■ ASSIGNMENT: Entries follow. Return each line that contains the word "frames".

■ DATASET ENTRIES:

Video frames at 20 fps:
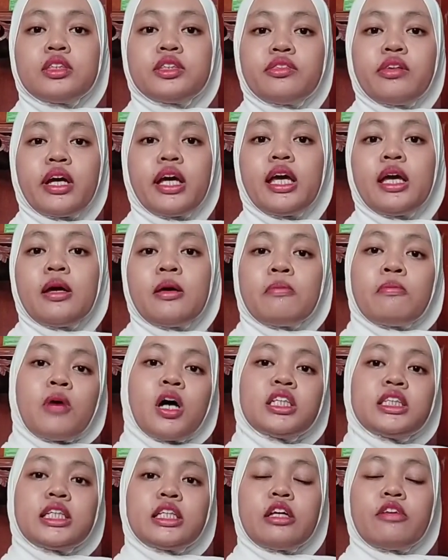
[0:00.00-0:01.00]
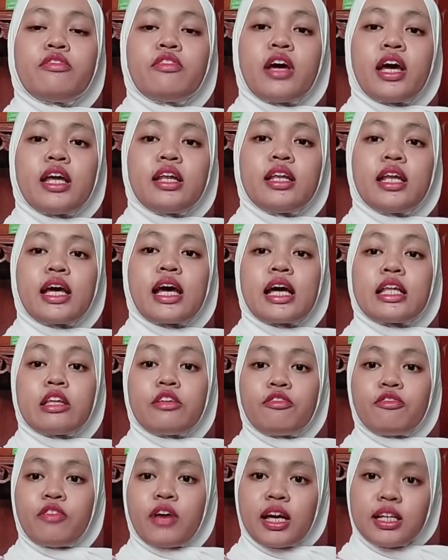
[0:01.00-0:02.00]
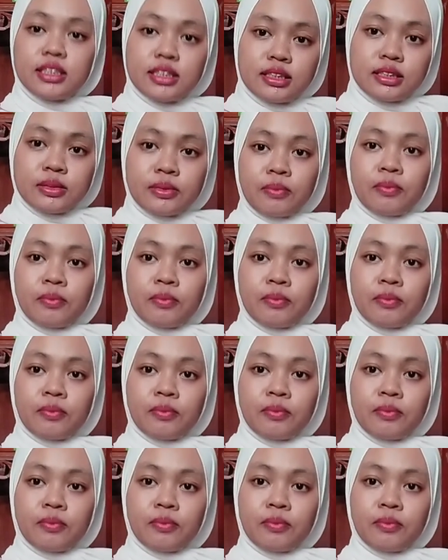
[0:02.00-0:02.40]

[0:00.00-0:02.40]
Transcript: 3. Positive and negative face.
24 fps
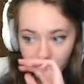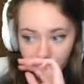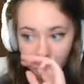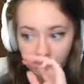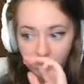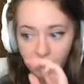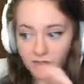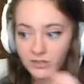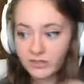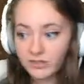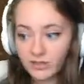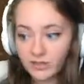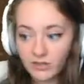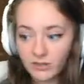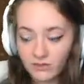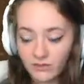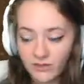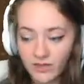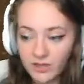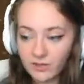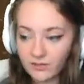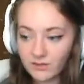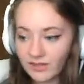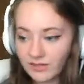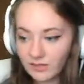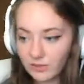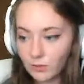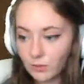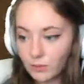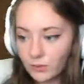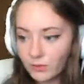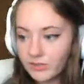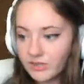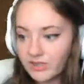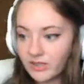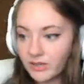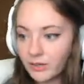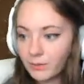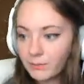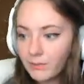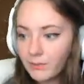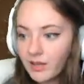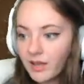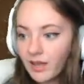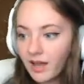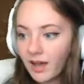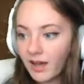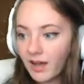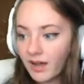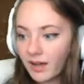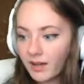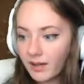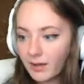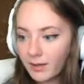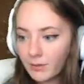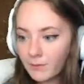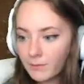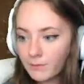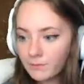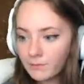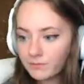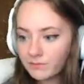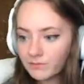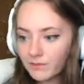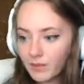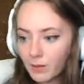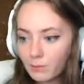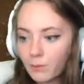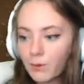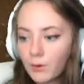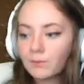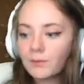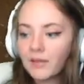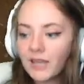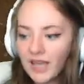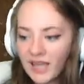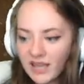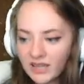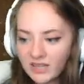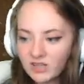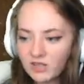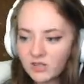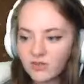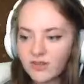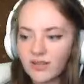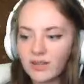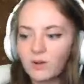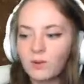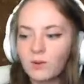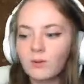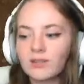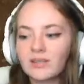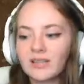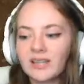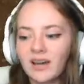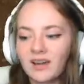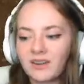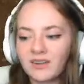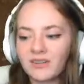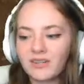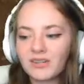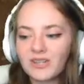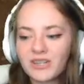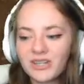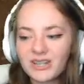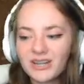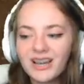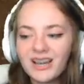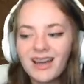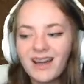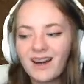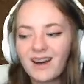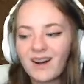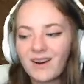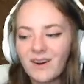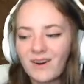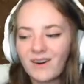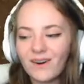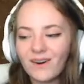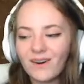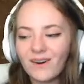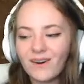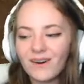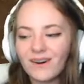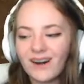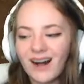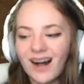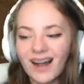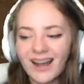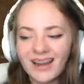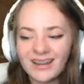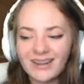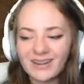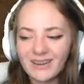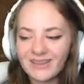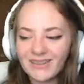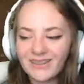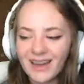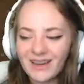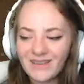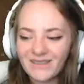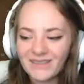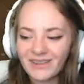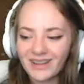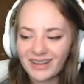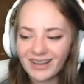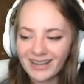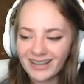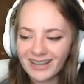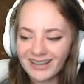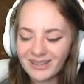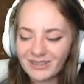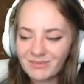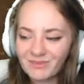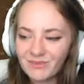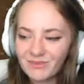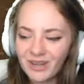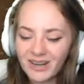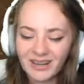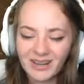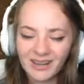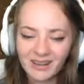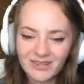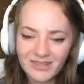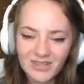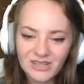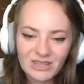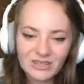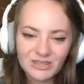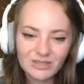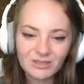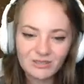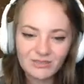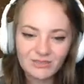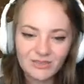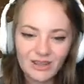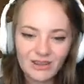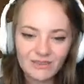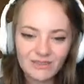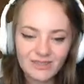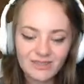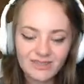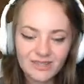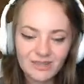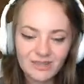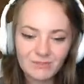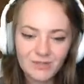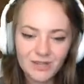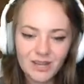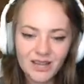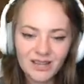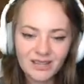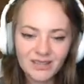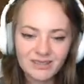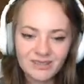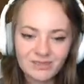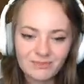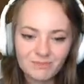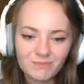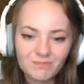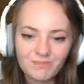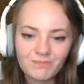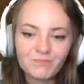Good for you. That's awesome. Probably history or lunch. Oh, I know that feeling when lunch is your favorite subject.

* * *

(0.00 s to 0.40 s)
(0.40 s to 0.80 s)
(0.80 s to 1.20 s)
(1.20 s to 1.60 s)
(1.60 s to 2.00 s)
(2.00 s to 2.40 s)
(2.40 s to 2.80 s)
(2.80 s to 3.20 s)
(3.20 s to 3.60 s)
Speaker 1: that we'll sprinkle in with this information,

--

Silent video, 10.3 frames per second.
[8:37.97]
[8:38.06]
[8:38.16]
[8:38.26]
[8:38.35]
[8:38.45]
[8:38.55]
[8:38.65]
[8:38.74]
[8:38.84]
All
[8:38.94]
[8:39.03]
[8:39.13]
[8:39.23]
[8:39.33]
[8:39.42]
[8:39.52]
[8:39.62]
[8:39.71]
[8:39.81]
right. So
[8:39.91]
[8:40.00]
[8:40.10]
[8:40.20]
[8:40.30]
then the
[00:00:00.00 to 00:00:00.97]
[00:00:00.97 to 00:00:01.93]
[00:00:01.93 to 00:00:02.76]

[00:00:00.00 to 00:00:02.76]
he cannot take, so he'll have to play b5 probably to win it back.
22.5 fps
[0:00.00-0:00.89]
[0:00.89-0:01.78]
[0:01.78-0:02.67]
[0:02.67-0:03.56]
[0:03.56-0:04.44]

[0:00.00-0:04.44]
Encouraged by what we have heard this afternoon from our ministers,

■ EXPECTED OUTPUT:
Video frames at 20 fps:
Silent video, 10.3 frames per second.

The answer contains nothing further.